When you have finished the practicals, select File / Log out.

Laptop

You may need to install development tools including a C and Fortran compiler (e.g. Xcode on Mac, gcc and gfortran on Linux, Visual Studio on Windows).

Python installation

Here are some instructions for installing decision tree and random forest libraries on your laptop. You need Python >= 3.7.

For Mac and Linux

We will use a terminal to install the libraries.

Let us create a virtual environment. Open  your terminal and type:

python3 -m venv mlcourse

source mlcourse/bin/activate

pip3 install scikit-learn pandas matplotlib graphviz seaborn

You can terminate the current session:

deactivate

exit

TO DO THE PRACTICALS (today or another day):

You can use any Python IDE (e.g. Jupyter Notebook or PyCharm), but you need to launch it after activating the virtual environment. For example, for Jupyter Notebook:

source mlcourse/bin/activate

pip3 install notebook

jupyter notebook
For Windows

If you do not have Python installed, you can use either Conda: https://docs.conda.io/en/latest/miniconda.html or Python official installer: https://www.python.org/downloads/windows/ 

Let us create a virtual environment. Open  your terminal and type:

C:\Users\user>python -m venv mlcourse

C:\Users\user>mlcourse\Scripts\activate.bat

(mlcourse) C:\Users\user>

(mlcourse) C:\Users\user>pip3 install scikit-learn pandas matplotlib graphviz seaborn

You can terminate the current session:

(mlcourse) C:\Users\user>deactivate

C:\Users\user>

TO DO THE PRACTICALS (today or another day):

You can use any Python IDE (e.g. Jupyter Notebook or PyCharm), but you need to launch it after activating the virtual environment. For example, for Jupyter Notebook:

C:\Users\user>mlcourse\Scripts\activate.bat

(mlcourse) C:\Users\user>pip3 install notebook

(mlcourse) C:\Users\user>jupyter notebook

Information: Use Control-C to stop this server.

R installation

Here are some instructions for installing decision tree and random forest libraries on your laptop.

You need R >= 4.0. Run R in your terminal or launch RStudio.
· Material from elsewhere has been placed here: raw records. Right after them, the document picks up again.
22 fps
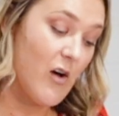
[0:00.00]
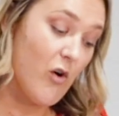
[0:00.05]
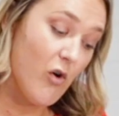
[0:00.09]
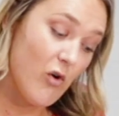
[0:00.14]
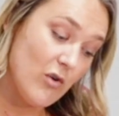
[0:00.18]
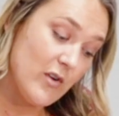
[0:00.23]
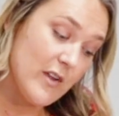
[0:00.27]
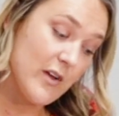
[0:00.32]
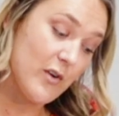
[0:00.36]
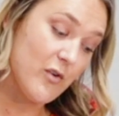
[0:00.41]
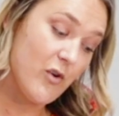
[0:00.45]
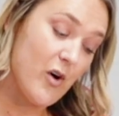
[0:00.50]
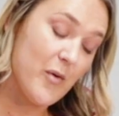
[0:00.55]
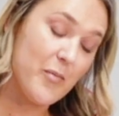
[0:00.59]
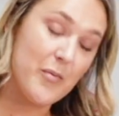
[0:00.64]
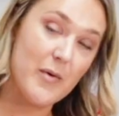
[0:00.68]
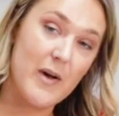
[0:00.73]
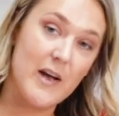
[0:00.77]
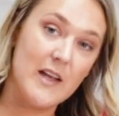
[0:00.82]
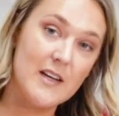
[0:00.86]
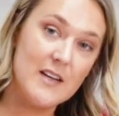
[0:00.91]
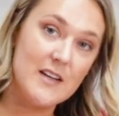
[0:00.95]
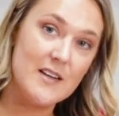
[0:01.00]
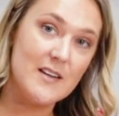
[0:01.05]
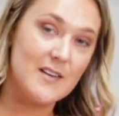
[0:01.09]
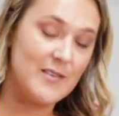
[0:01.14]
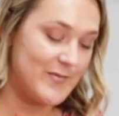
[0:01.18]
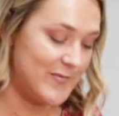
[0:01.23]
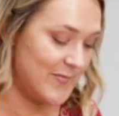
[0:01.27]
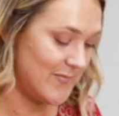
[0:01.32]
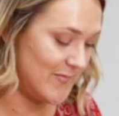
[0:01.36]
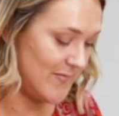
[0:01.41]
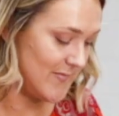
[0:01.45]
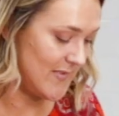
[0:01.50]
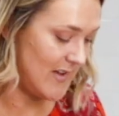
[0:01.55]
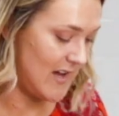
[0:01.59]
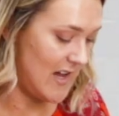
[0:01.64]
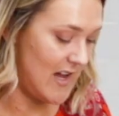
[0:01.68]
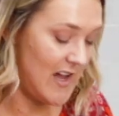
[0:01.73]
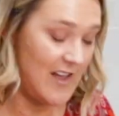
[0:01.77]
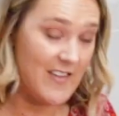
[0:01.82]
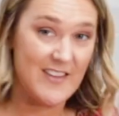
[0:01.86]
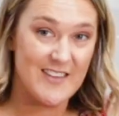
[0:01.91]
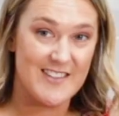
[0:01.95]
all incorporated
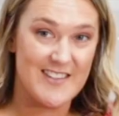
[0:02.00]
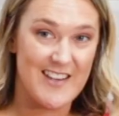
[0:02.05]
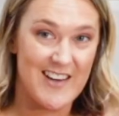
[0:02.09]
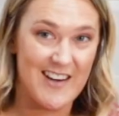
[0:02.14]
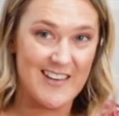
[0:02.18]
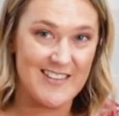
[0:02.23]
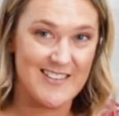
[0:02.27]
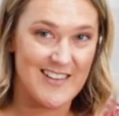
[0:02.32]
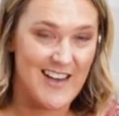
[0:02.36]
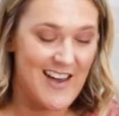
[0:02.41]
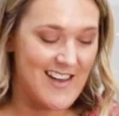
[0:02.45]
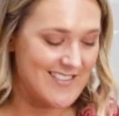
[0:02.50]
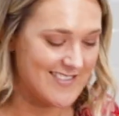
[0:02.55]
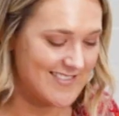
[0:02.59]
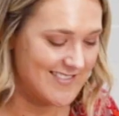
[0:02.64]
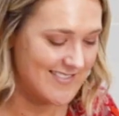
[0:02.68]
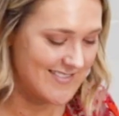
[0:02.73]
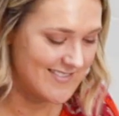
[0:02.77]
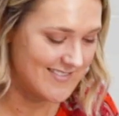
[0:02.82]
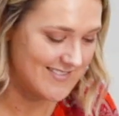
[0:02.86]
and then set it aside.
For Windows users, you can download R here: https://cran.r-project.org/bin/windows/base/

REMARK: The R libraries will be installed in your home directory. To allow it, you must answer yes to the questions:

Would you like to use a personal library instead? (yes/No/cancel) yes

Would you like to create a personal library to install packages into? (yes/No/cancel) yes

And select Switzerland for the CRAN mirror.

install.packages("rpart")

install.packages("rpart.plot")

install.packages("randomForest")

install.packages("tidyverse")

The installation of "tidyverse" may lead to some conflicts, but do not worry you should be able to do the practicals fine. 

You can terminate the current R session:

q()

Save workspace image? [y/n/c]: n

TO DO THE PRACTICALS (today or another day):

Simply run R in your terminal or launch RStudio.

Curnagl

For the practicals, it will be convenient to be able to copy/paste text from a web page to the terminal on Curnagl. So please make sure you can do it before the course. You also need to make sure that your terminal has a X server.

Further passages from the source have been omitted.